** DATA RECORDS follows **
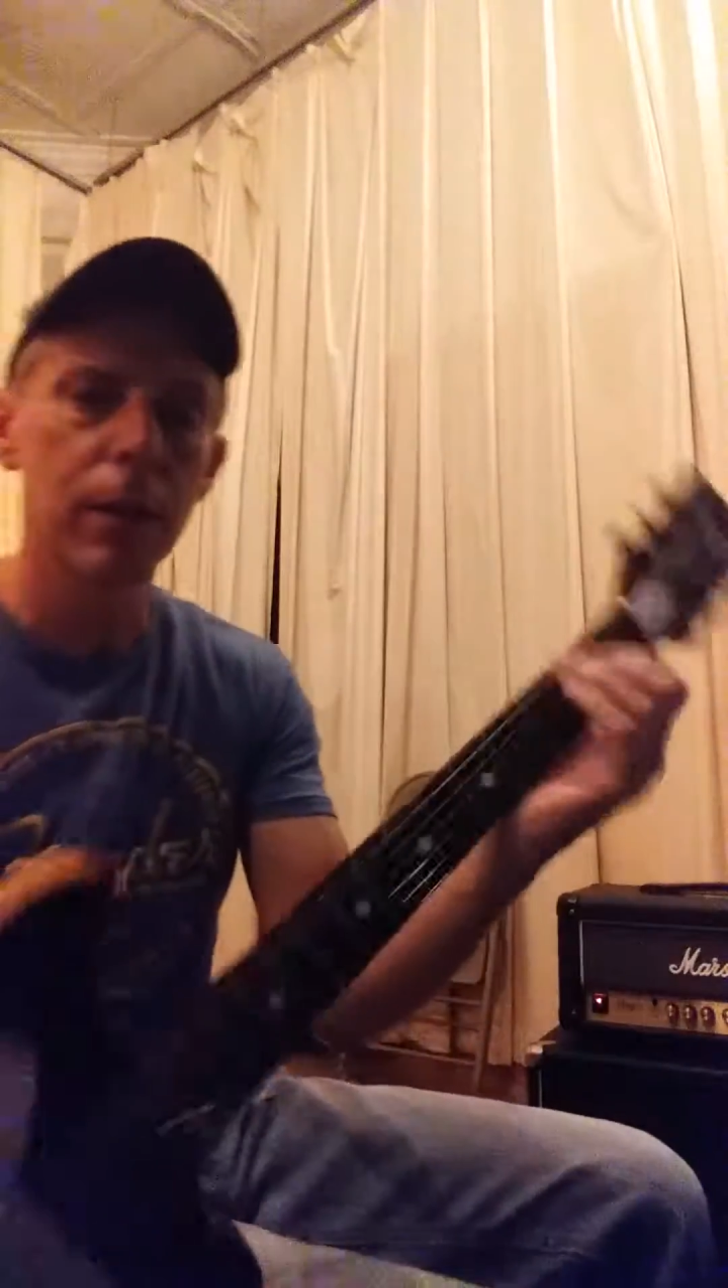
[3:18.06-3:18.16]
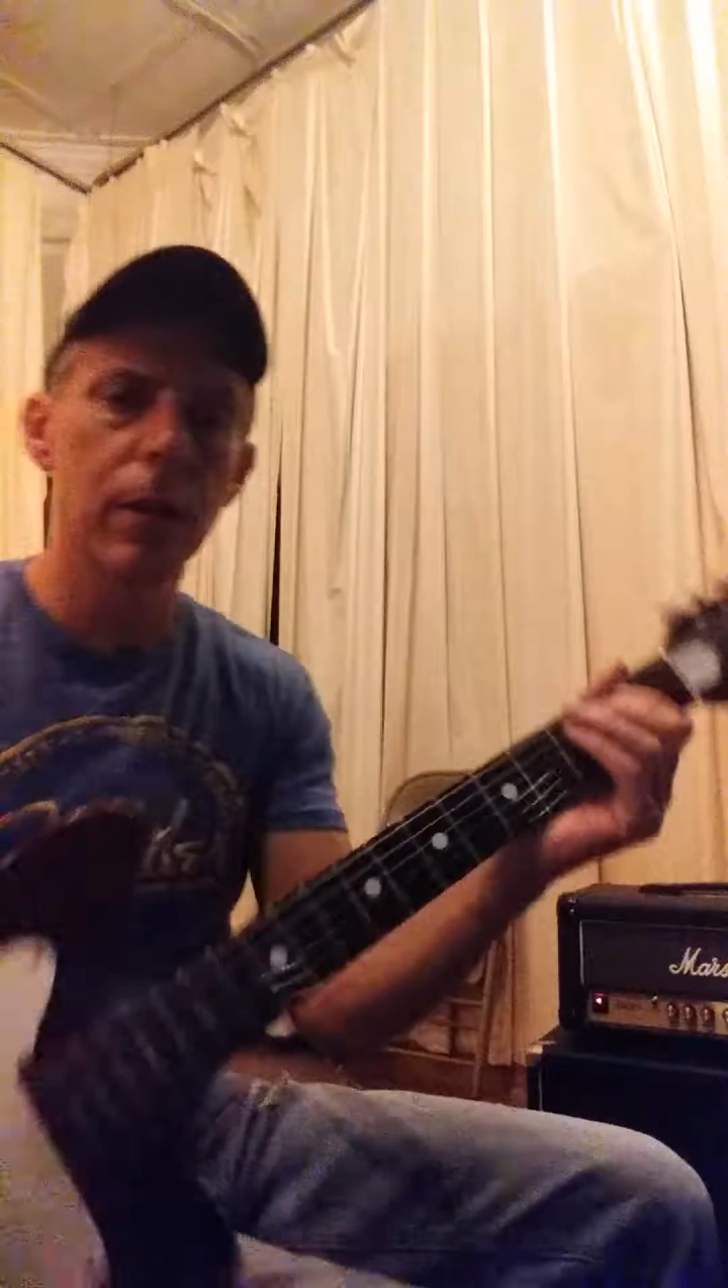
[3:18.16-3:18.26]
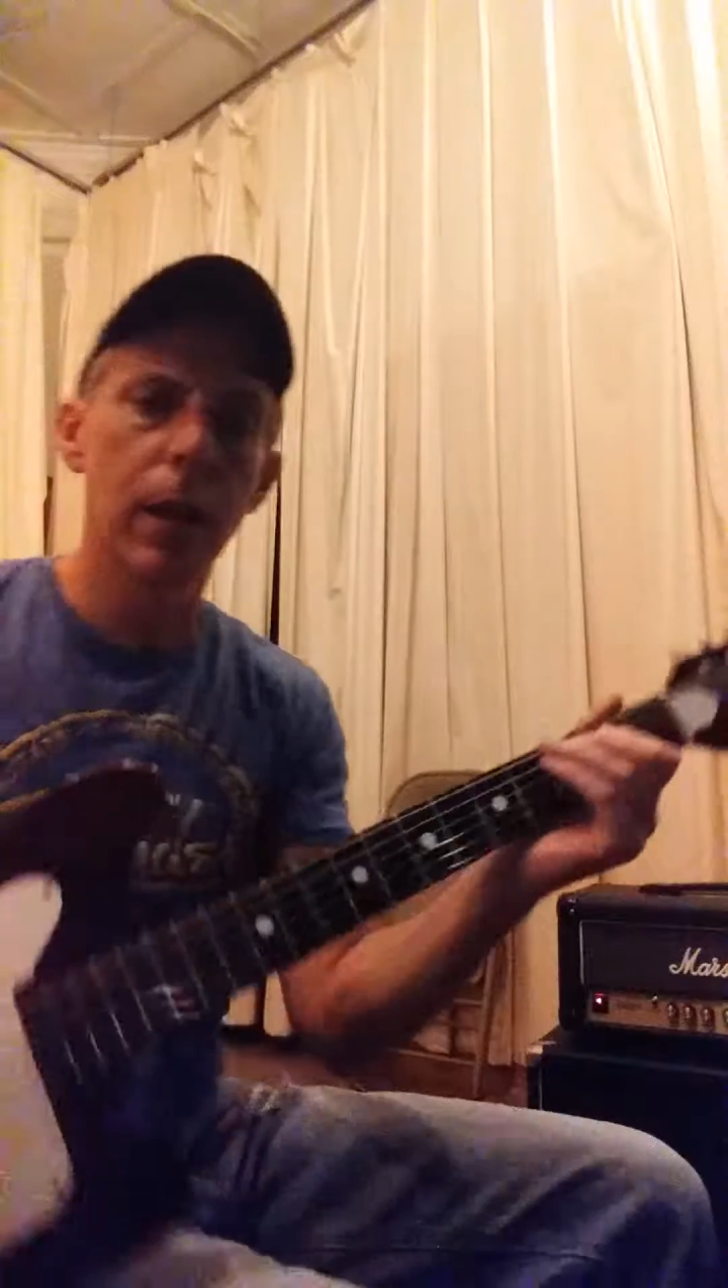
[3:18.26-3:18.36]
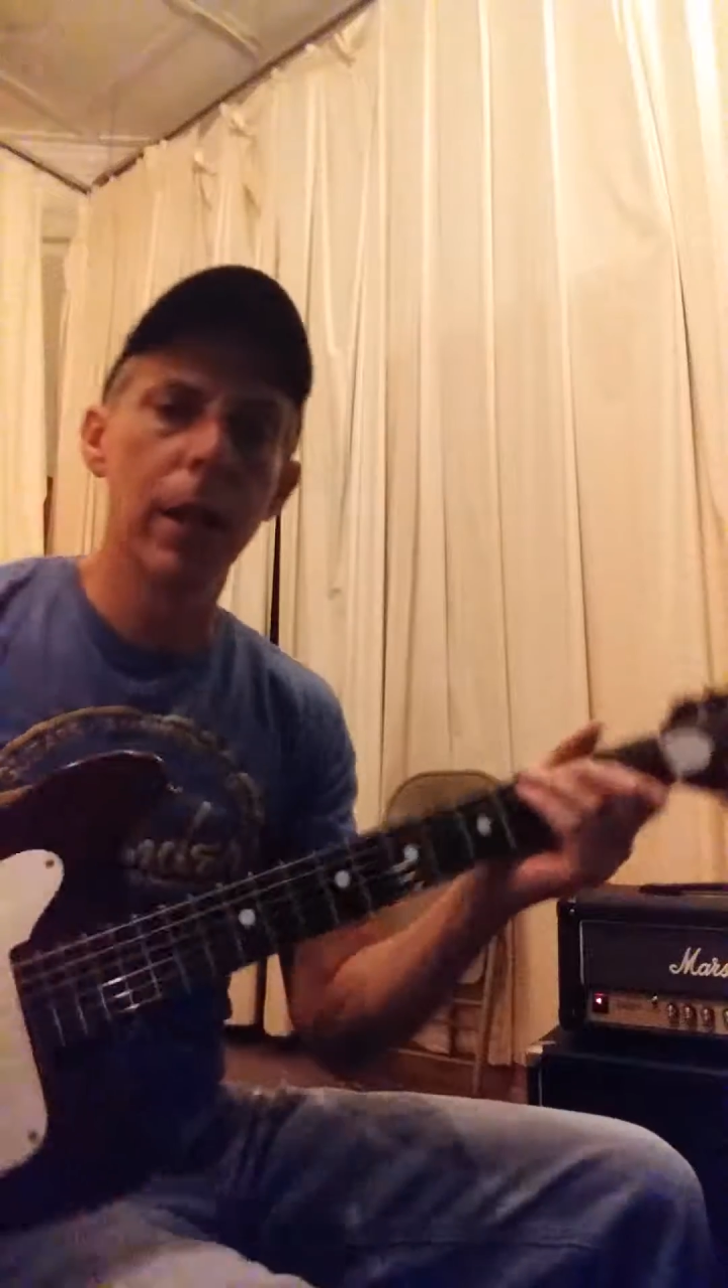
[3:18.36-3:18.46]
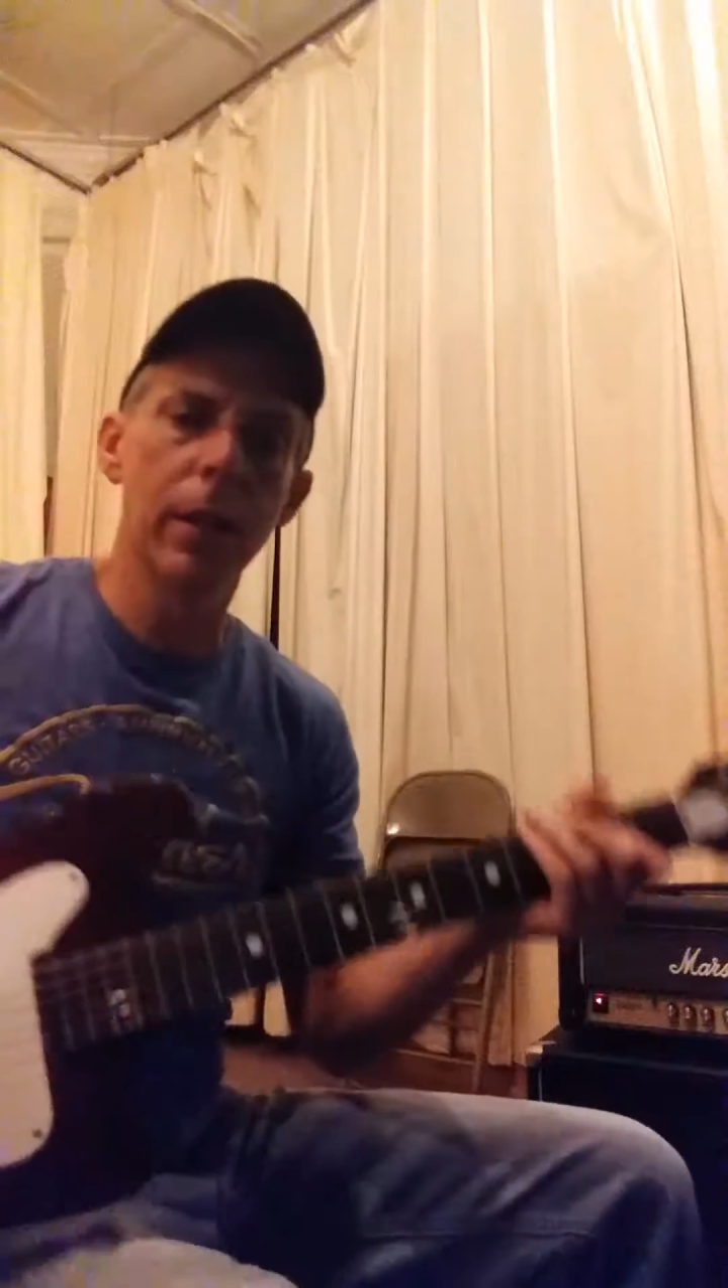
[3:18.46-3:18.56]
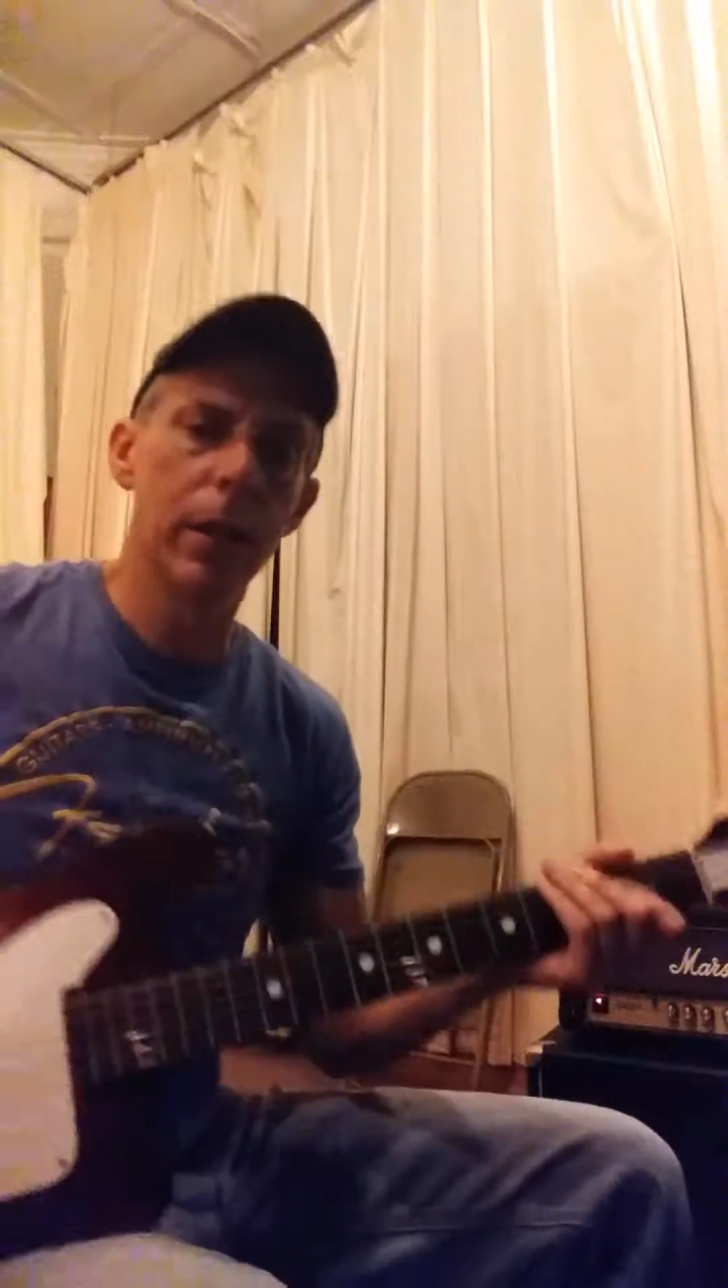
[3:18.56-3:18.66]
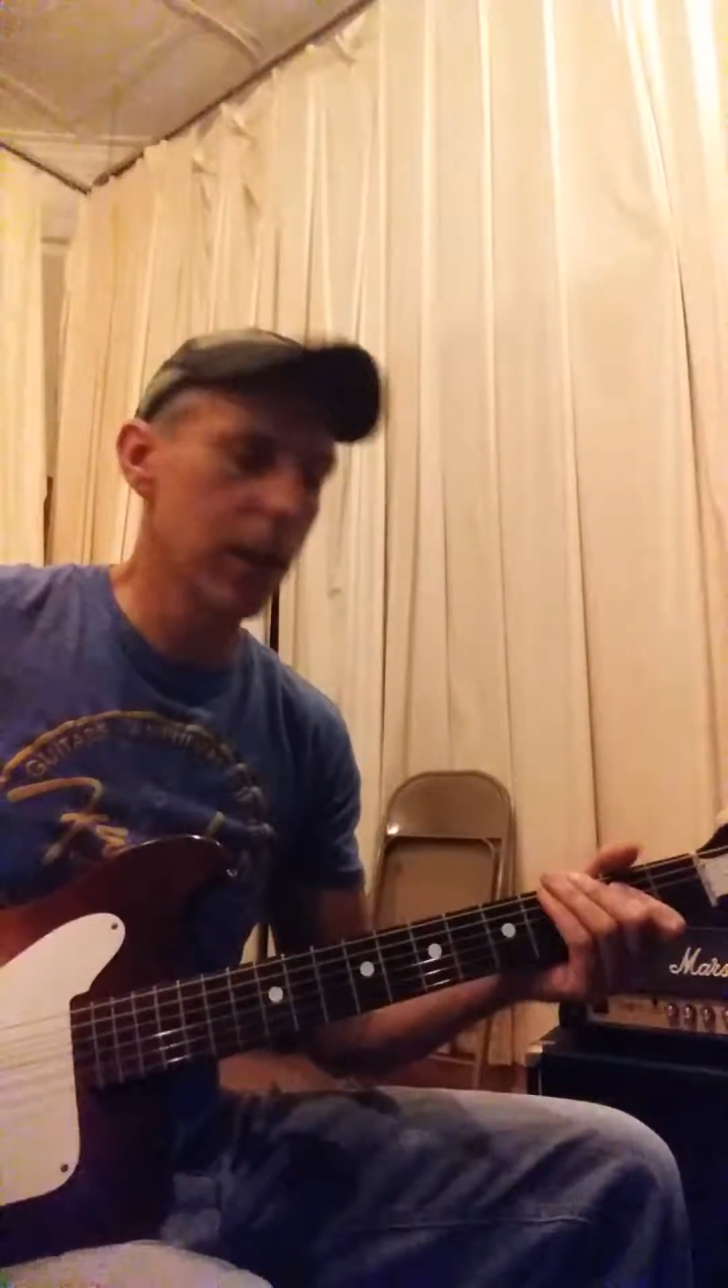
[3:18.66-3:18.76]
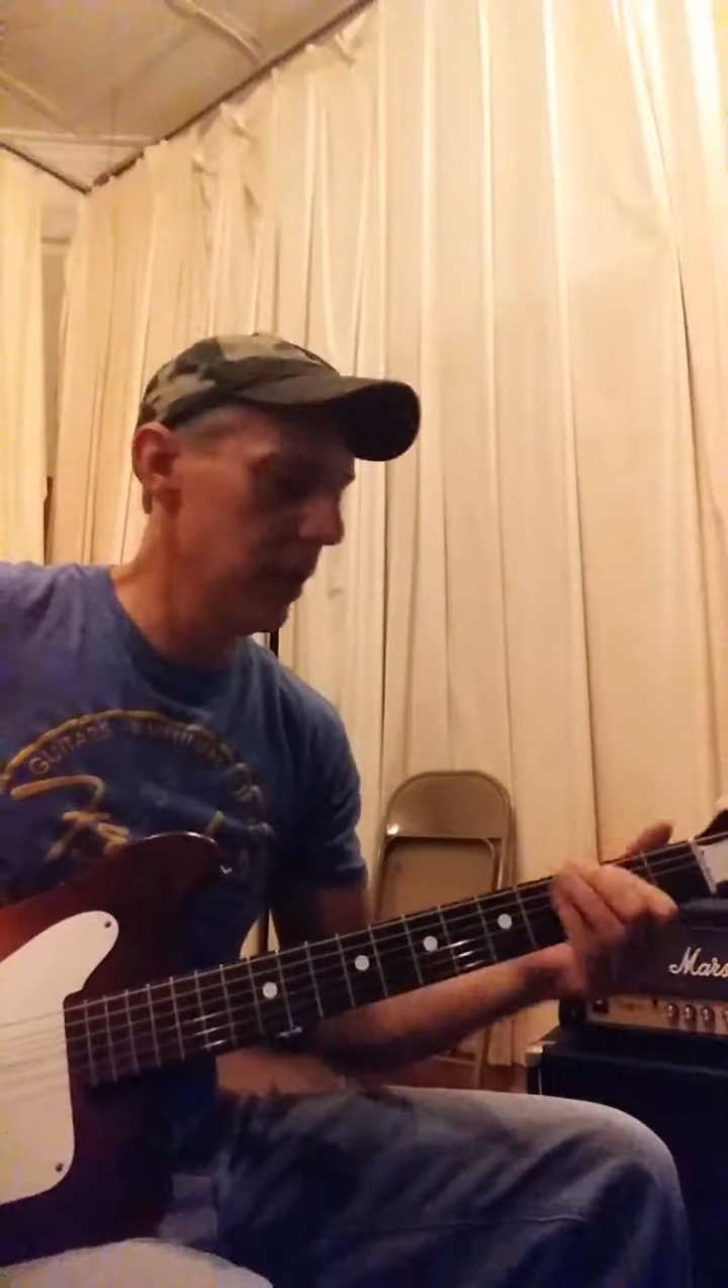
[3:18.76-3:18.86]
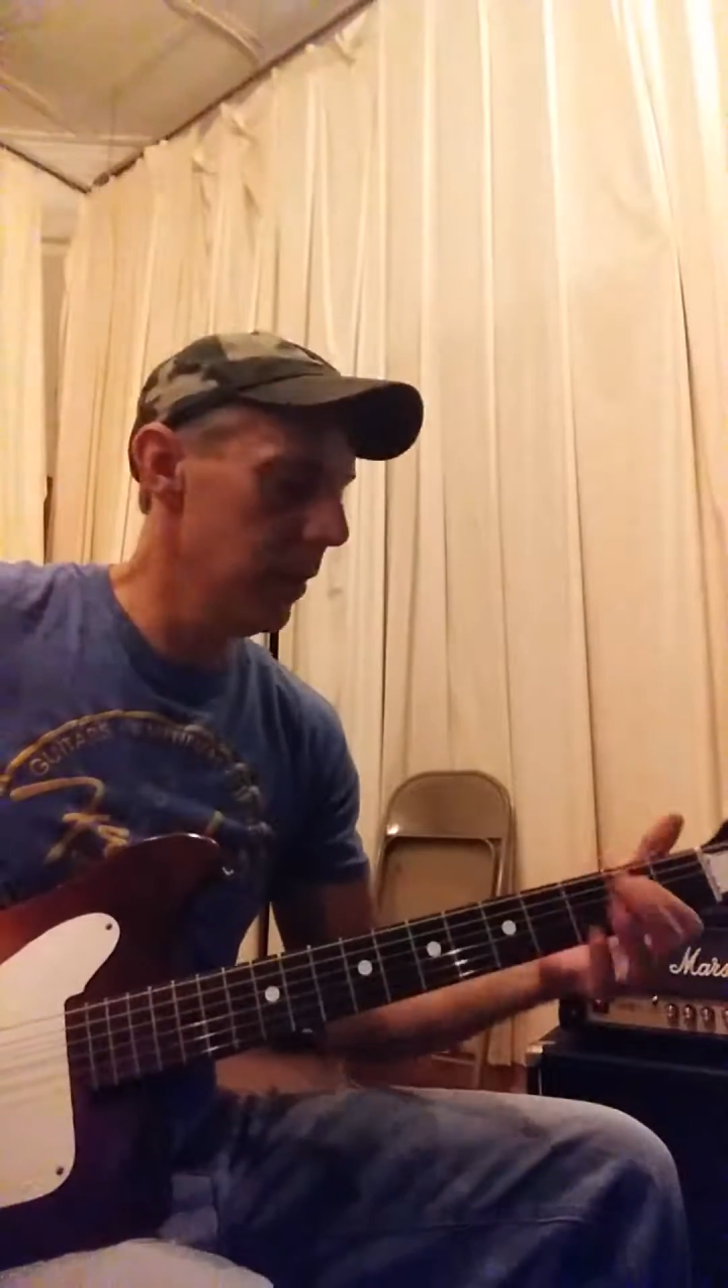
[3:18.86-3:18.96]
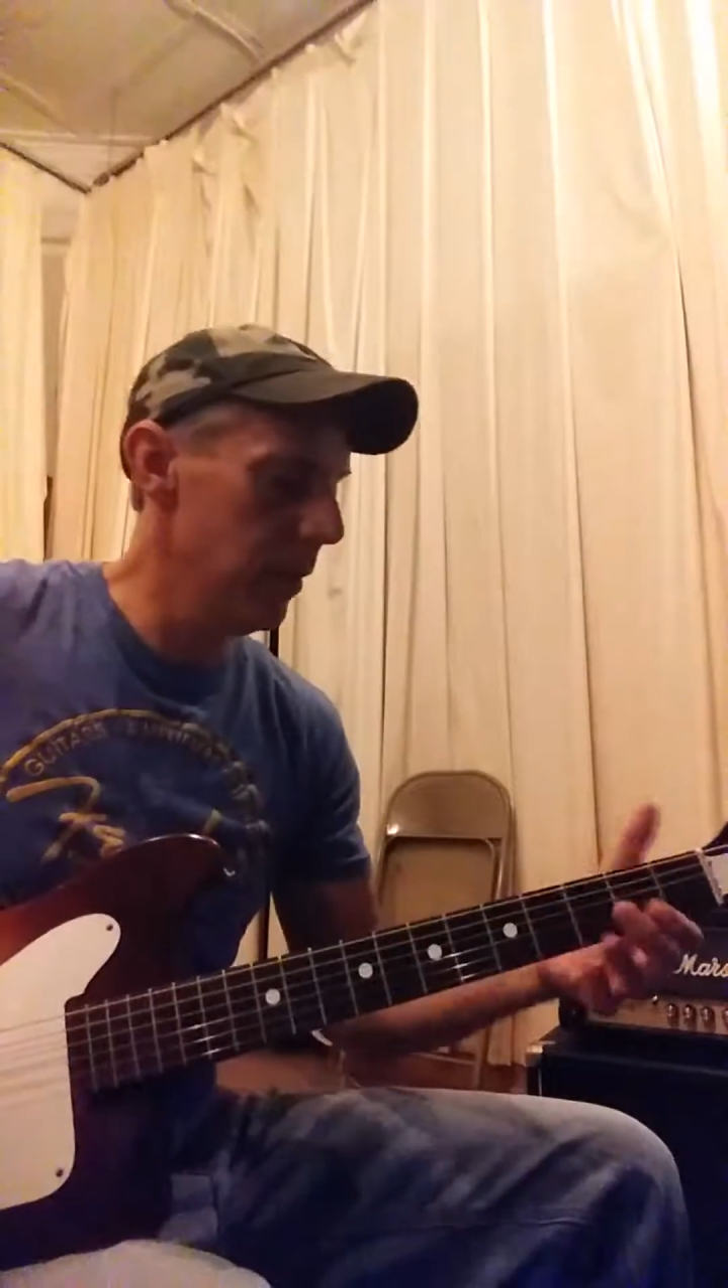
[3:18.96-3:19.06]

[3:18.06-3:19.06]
Right? Your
** End of DATA RECORDS **
**WORK TASK**
Return verbatim every line from the one holding "[3:18.56-3:18.66]" to the end of the records above. Do not copy the pictures.

**OUTPUT BELOW**
[3:18.56-3:18.66]
[3:18.66-3:18.76]
[3:18.76-3:18.86]
[3:18.86-3:18.96]
[3:18.96-3:19.06]

[3:18.06-3:19.06]
Right? Your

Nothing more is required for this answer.